The new chemistry used by the NovaSeq X, which was teased early this year as “Chemistry X,” is now called XLEAP-SBS. XLEAP-SBS is the result of a five-year-old program. Johnson says that while it is still sequencing-by-synthesis (SBS)—the fundamental stepwise chemistry developed by the British company Solexa that Illumina acquired in 2007—it features a new polymerase, blockers, linkers, and dyes.
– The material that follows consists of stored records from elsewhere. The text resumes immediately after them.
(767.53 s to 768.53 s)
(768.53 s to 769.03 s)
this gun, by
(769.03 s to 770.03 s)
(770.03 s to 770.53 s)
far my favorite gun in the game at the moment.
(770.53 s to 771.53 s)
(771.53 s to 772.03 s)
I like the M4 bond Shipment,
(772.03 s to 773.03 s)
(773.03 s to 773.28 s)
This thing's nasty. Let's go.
Starting in 2024, the XLEAP-SBS chemistry will be able to be used on Illumina’s NextSeq 1000/2000 instruments. Why the NextSeq line and not the NovaSeq 6000? “For the new chemistry to work as well as we’d like to, you need some of more of the advanced ultra-high numerical apertures and advanced optics. The NextSeq 1000/2000 has that,” Johnson explains.
Regarding the chemistry, Illumina still leaves much to the imagination. Johnson tells GEN that the company redesigned the blocker to reduce phasing. And it has “redesigned the linker and the dye, which allows it to be brighter and it makes it easier for us to cleave very accurately.”
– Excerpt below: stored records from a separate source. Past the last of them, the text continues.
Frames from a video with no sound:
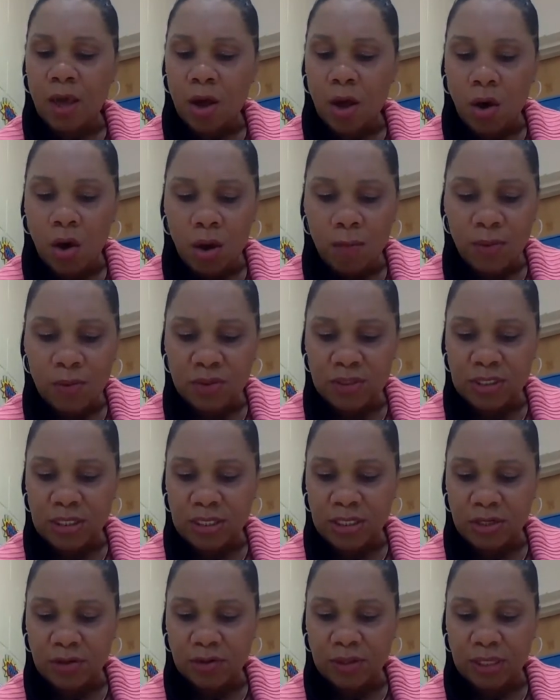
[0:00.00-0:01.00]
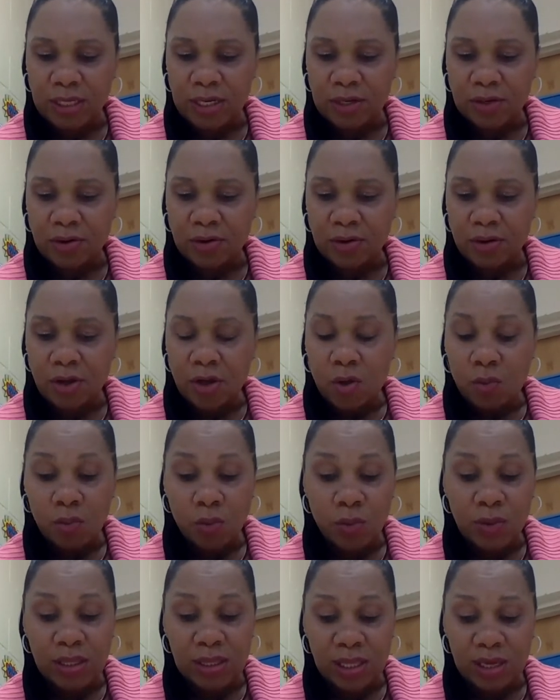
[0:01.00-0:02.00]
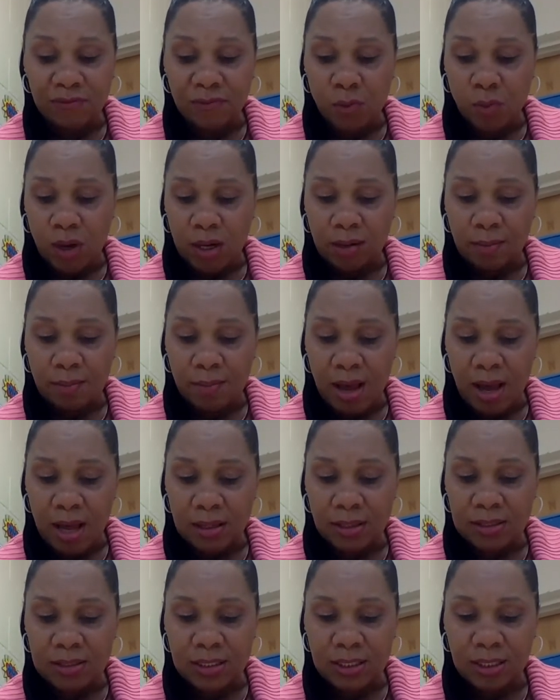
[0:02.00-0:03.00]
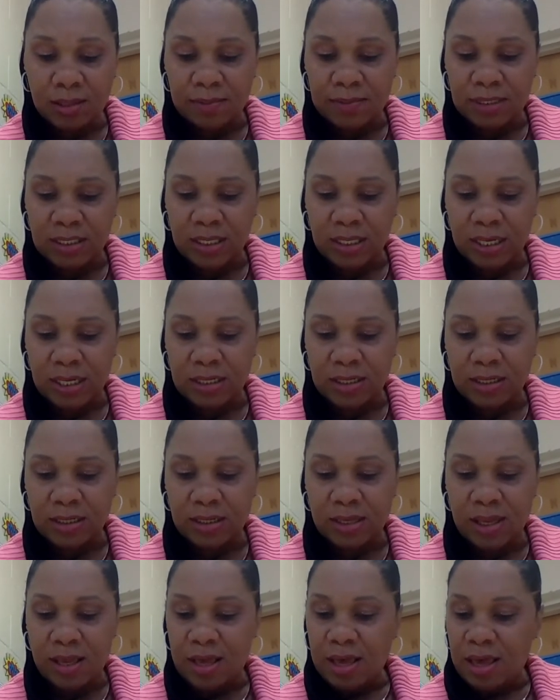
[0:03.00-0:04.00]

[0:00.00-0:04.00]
Almost a year later, when we left Guatemala to come to Canada,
Illumina says that both the sequencing error rate and the phasing are reduced by about 50%. The new polymerase is three times faster than the current enzyme. And those advances are incorporated with higher powered lasers and staging in the NovaSeq X series.
Johnson says that Illumina tested millions of different iterations while working to optimize the systems that led to XLEAP-SBS. In doing so, they called on the expertise of the team that designed the original Illumina SBS system from Solexa, many of whom are still employees at Illumina.
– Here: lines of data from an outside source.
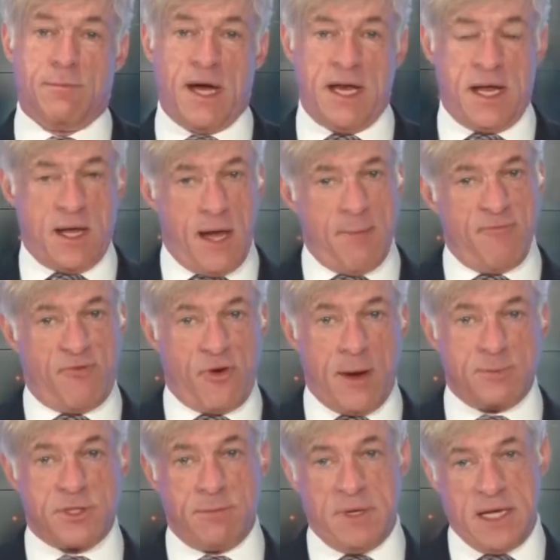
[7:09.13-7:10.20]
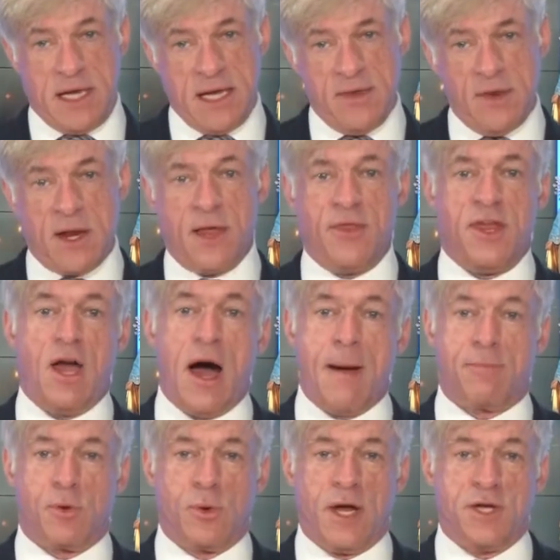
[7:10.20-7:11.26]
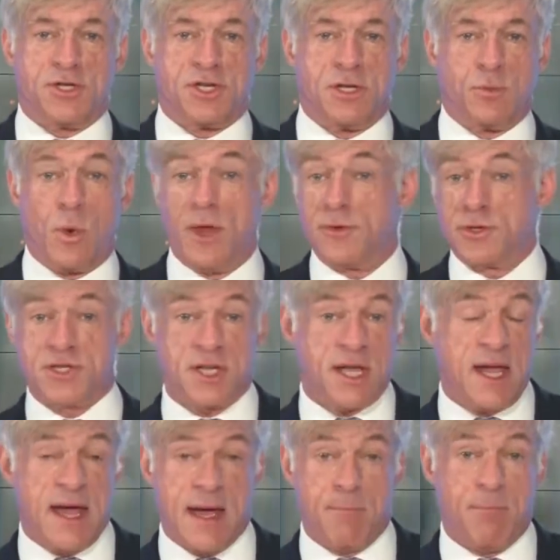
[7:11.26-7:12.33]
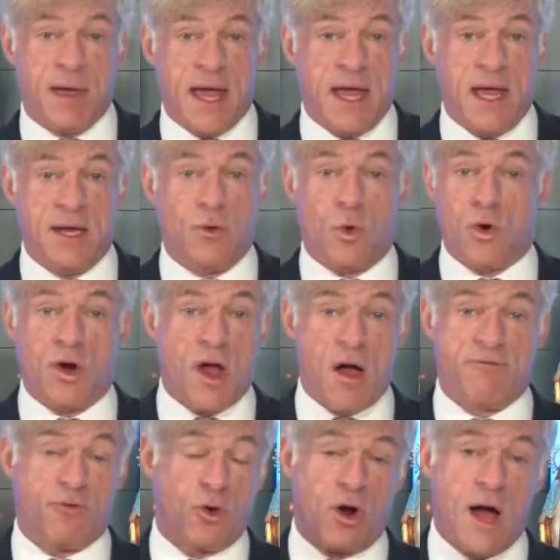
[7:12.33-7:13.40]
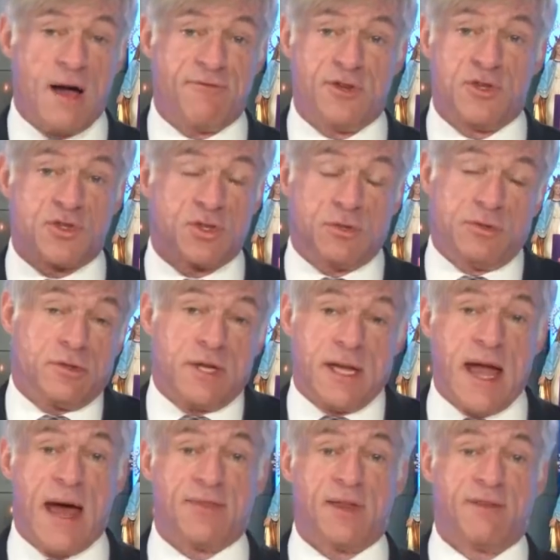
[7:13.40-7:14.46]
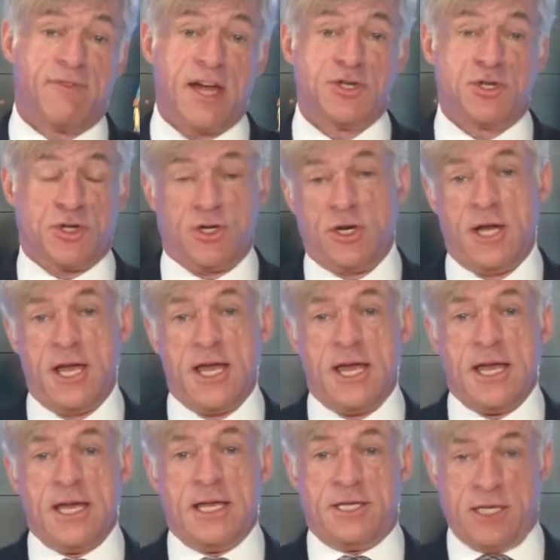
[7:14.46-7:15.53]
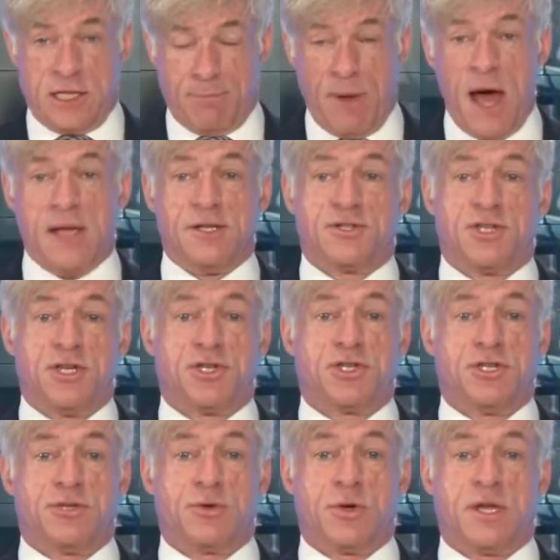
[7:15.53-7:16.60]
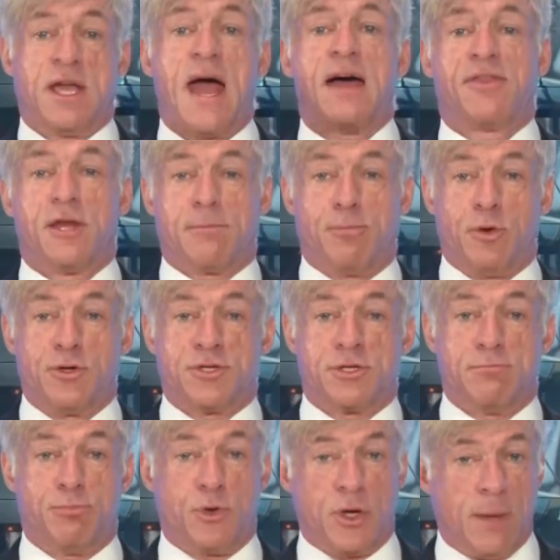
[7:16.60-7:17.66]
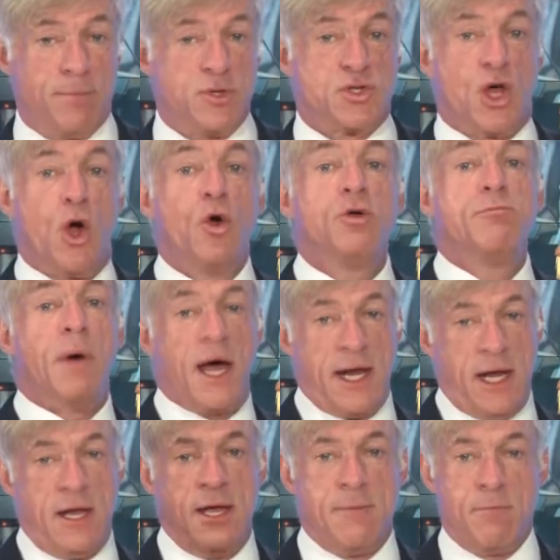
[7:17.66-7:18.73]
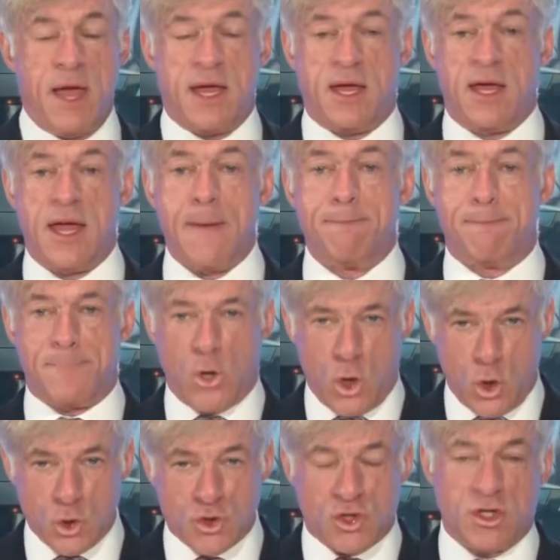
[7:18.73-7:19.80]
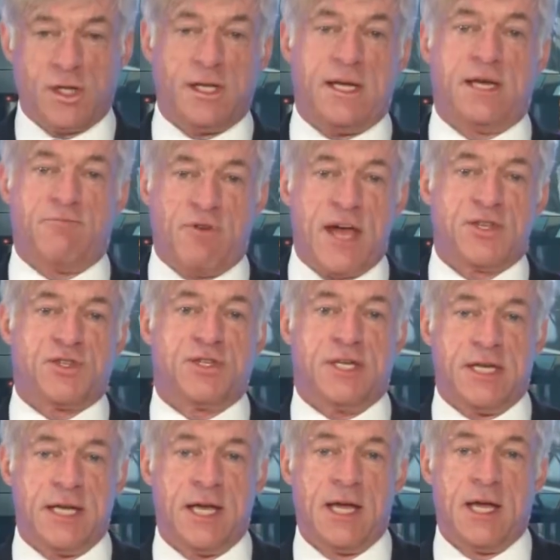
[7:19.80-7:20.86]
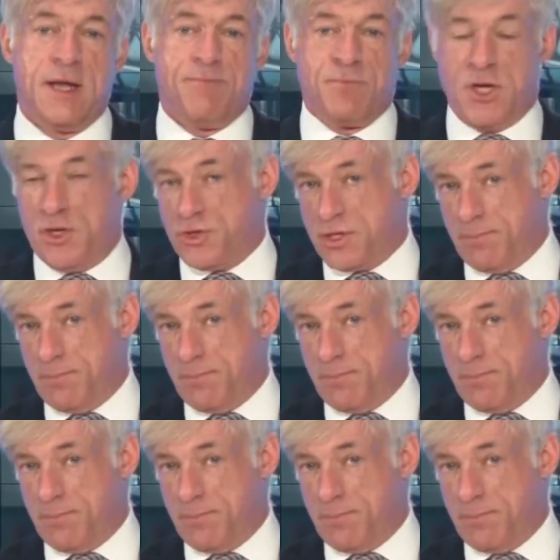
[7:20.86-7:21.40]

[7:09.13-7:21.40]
money come from to begin the operation, whether it's a campaign or an for office or a Catholic venture? Did the politician or Catholic person put up his own money, making him personally invested? Is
Illumina made some other announcements at the Forum. As anticipated, their longer read technology, known as Infinity, will be made available in the first quarter of 2023. How long are the long reads? The longest reads that they see are 30 kilobases (kb), but the majority are around 6–7 kb. Infinity can be used on NextSeq, NovaSeq 6000, and NovaSeq X. A targeted version will launch in the second half of 2023.
Illumina also announced the NovaSeq 6000 Dx as the first FDA-registered and CE-marked in vitro diagnostic (IVD) high-throughput sequencer.
Lastly, the company emphasized that the NovaSeq X series has thermostable reagents which can be shipped at room temperature. This eliminates the need for dry ice and reduces waste. The company notes a 90% reduction in packaging waste and weight and 50% reduction in plastic usage.
From the Forum stage, Illumina emphasized that customers will like the fact that DRAGEN (Illumina’s tool that allows analysis of sequencing data) is integrated on-board, the overall throughput and economics, and the sustainability elements of the new system.
Current NovaSeq customers may gripe at the lack of backward compatibility of XLEAP-SBS on the NovaSeq 6000. However, if they want to upgrade, Johnson points out that the company has a promotion, depending on the age and different aspects of the trade in, that they will negotiate with individual customers.
Skeptics may point to the absence of any early users. Indeed, the NovaSeq X has yet to be deployed to the field. Once it gets into users’ hands, the NovaSeq X will have to do something Illumina’s previous instruments have not had to worry about as much—it will have to compete.